Note too that denormalization, again because it increases redundancy, will most likely lead to bigger stored
records, and this fact too can lead to more I/O, not less. For example, a 4K page can hold two 2K stored
records but only one 3K stored record; hence, a denormalization that increases redundancy by 50 percent
could increase I/O by 100 percent (I'm speaking pretty loosely here, of course).
My next observation is that even if we accept the claim that denormalization makes retrievals easier to
express and perform better, it certainly makes updates harder to express and perform worse. Now, this point is (as I
said before) widely understood; however, what's not so widely understood is that denormalization opens the door to
integrity violations, too. For example, in relvar S (as opposed to the projection relvars SNC and CT), someone
either the system or the user, and in current practice probably the latter—is going to have to be responsible for
maintaining the FD {CITY} → {STATUS}; and if that maintenance isn't done, integrity is lost. (By contrast, in the
two-relvar design, all that has to be done is to enforce the key constraint on CT—which will definitely be done by
the system, not the user—and the fact that each city has one status will then be maintained “automatically.”)
My final point is this: Regardless of whether we're talking about
a.
True denormalization, which is done at the physical level only, or
b.
The kind of denormalization we have to do in most of today's SQL products, which affects the logical level
as well,
the point isn't widely enough appreciated that when people say “denormalize for performance,” they're really
referring to the performance of specific applications . As I put it earlier, denormalization is typically based on a
somewhat narrow perspective on the overall problem.
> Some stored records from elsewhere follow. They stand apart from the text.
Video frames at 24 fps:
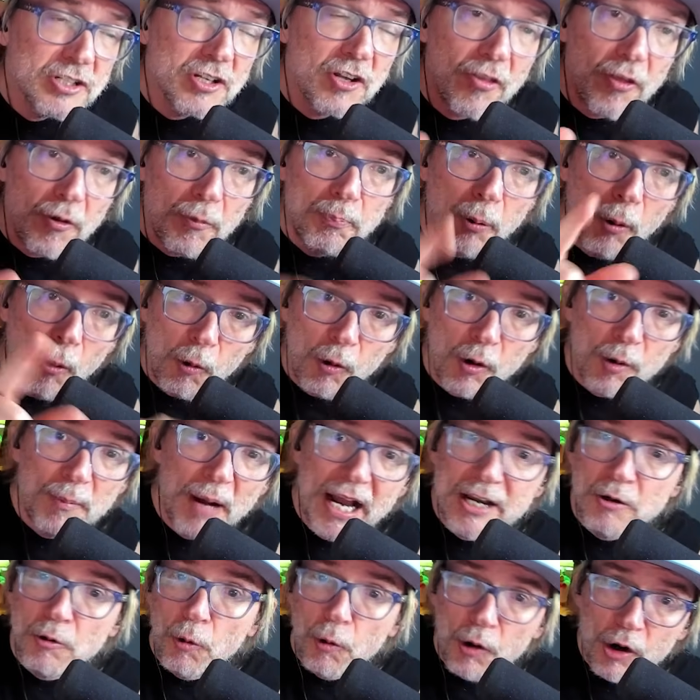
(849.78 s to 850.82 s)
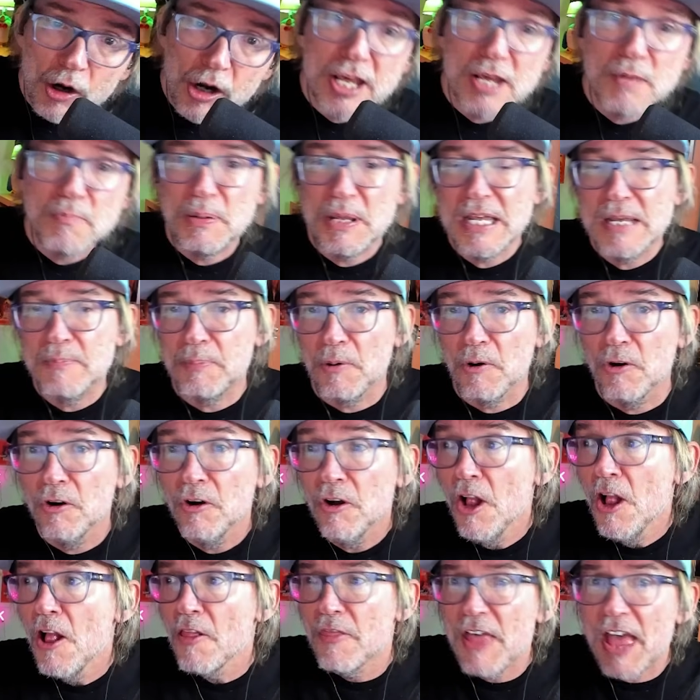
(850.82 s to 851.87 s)
to the poor minority people
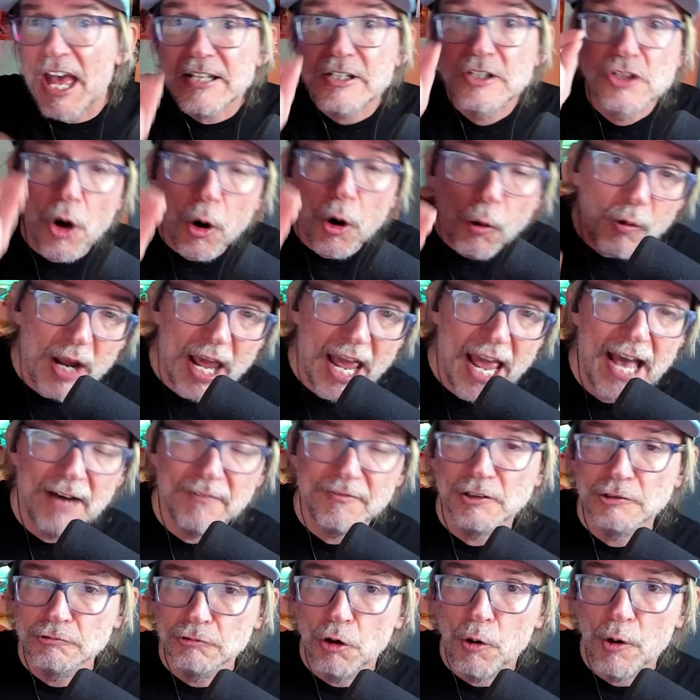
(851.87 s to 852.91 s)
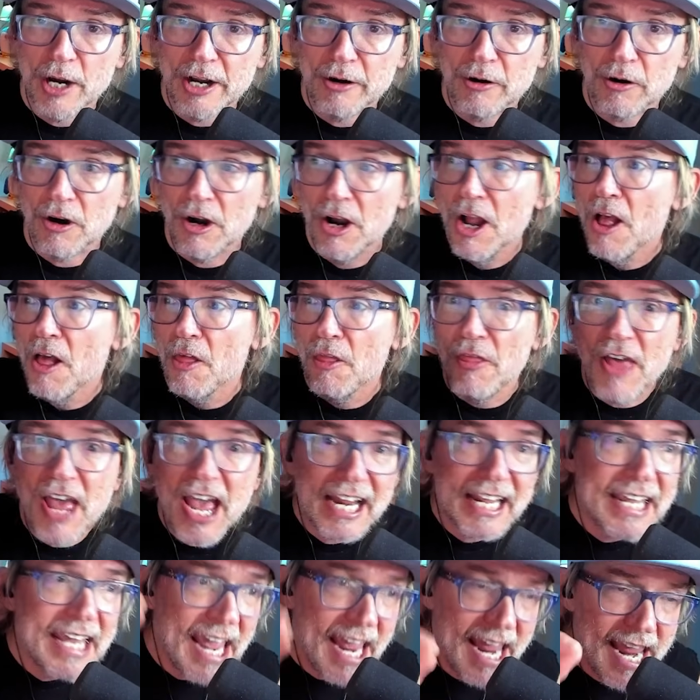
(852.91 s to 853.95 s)
that don't have a lawyer,
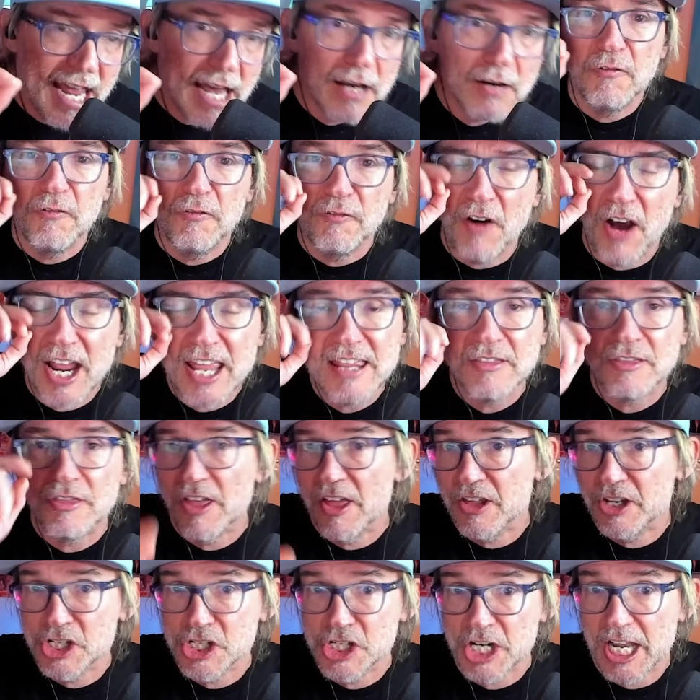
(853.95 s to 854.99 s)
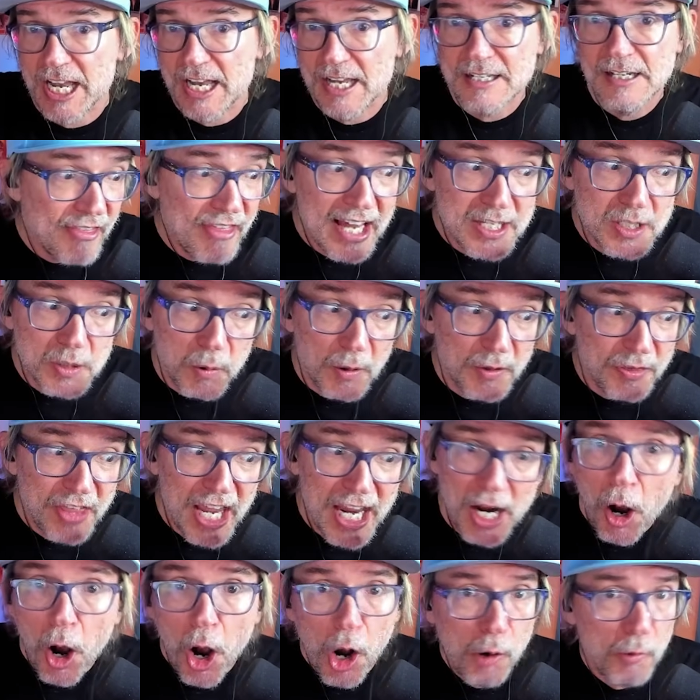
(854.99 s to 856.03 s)
that can't fight the shit. That's what
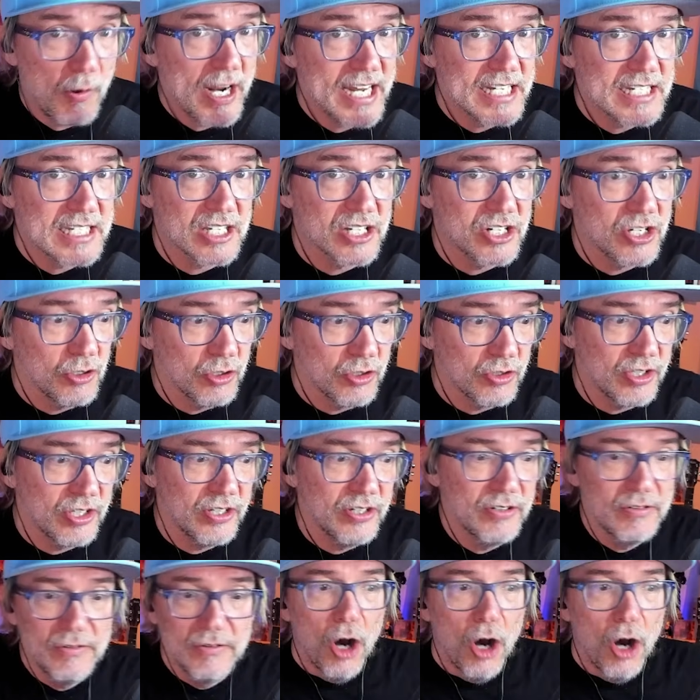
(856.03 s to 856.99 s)
they always do, dude.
Any given physical design is likely to be good for some
applications but bad for others (in terms of its performance implications, that is).
A FINAL REMARK
In this chapter, I've given some strong arguments in favor of not denormalizing; in effect, therefore, I've given
arguments in favor of normalizing. 15 And it's certainly true that good designs are usually fully normalized. But it's
important to understand that the opposite isn't necessarily true! That is, a design can be fully normalized and yet
still be bad. For example, the projection ST of relvar S on attributes SNO and STATUS is certainly in BCNF—in
fact, it's in the highest possible normal form, as we'll see in Part III of this topic—but it's clearly not a good design,
as we saw in Chapter 6.
EXERCISES
8.1 It's sometimes claimed that one advantage of binary relvars over the general n- ary relvars supported by the
relational model is that binary relvars are always in BCNF (implying among other things that we don't need to
15 One reviewer noted that another advantage of normalization is that it tends to simplify the formulation of complex queries, in that it makes
expressions more modular through nesting of simple subexpressions.